FALCONARA - Indagine "Oro nero", raffineria Api di Falconara nell'occhio del ciclone. Nel pomeriggio la stessa Api ha però voluto replicare alle accuse mosse dalla Procura di Ancona, che ha iscritto 18 persone nel registro degli indagati per il guasto dell'aprile 2018. «Api Raffineria di Ancona prende anzitutto atto del fatto che le indagini sono giunte al termine, dopo oltre quattro anni in cui ha fornito massima cooperazione agli inquirenti- si legge in una nota aziendale- in seconda battuta, la società tiene a precisare che, contrariamente a quanto sembra trasparire dal comunicato dei carabinieri del NOE di Ancona, ci troviamo di fronte alla sola chiusura delle indagini e dunque a mere ipotesi avanzate da una parte (la Procura) e non da un giudice terzo che dovrà vagliarle alla luce delle difese che saranno esposte dalla società».

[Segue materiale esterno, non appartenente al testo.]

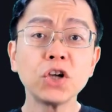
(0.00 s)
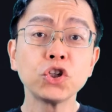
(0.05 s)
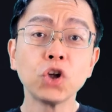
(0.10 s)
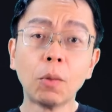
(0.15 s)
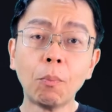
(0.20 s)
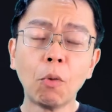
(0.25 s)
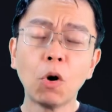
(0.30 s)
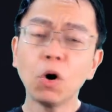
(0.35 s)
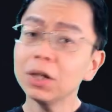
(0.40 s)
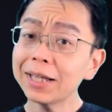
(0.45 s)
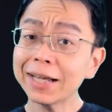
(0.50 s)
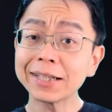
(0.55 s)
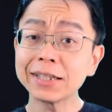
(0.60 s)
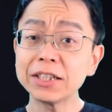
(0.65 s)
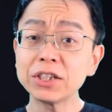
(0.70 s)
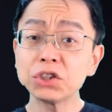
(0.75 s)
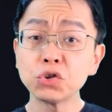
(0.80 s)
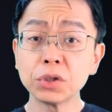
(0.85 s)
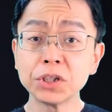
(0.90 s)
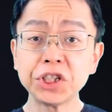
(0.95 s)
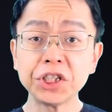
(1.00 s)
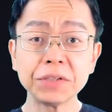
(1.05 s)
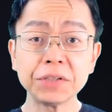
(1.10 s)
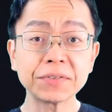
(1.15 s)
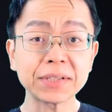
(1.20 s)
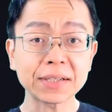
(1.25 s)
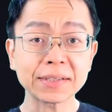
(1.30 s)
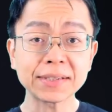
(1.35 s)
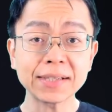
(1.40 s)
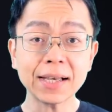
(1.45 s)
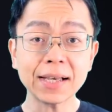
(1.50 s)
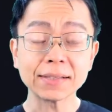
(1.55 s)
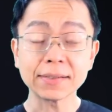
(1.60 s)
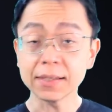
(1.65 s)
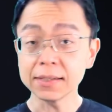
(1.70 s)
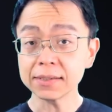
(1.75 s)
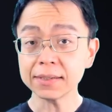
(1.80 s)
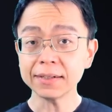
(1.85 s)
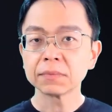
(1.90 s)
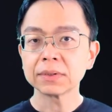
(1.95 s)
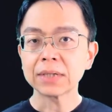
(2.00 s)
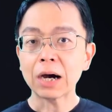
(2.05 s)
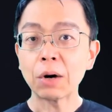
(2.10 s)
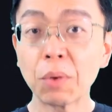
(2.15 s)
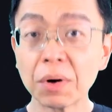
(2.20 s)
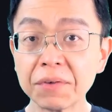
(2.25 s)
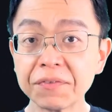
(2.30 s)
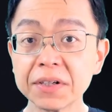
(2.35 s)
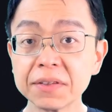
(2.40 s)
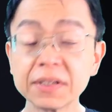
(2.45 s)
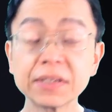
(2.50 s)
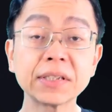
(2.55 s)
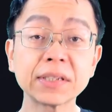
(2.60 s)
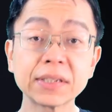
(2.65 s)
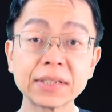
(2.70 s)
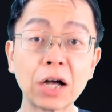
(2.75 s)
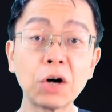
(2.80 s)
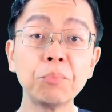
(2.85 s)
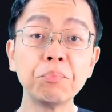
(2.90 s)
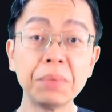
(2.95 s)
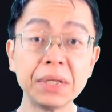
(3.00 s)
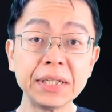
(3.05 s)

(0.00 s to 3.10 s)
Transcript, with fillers: you're more likely to achieve success, isn't it? However, this is now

«In conclusione- conclude l'Api- l’azienda tiene a ribadire ciò che ha sempre rappresentato, ossia la certezza del corretto operato delle sue persone e l’incondizionata fiducia nella magistratura giudicante, davanti alla quale è pienamente fiduciosa di presentare le prove e gli argomenti circa la totale infondatezza delle ipotesi accusatorie formulate dalla Procura e diramate dal Noe».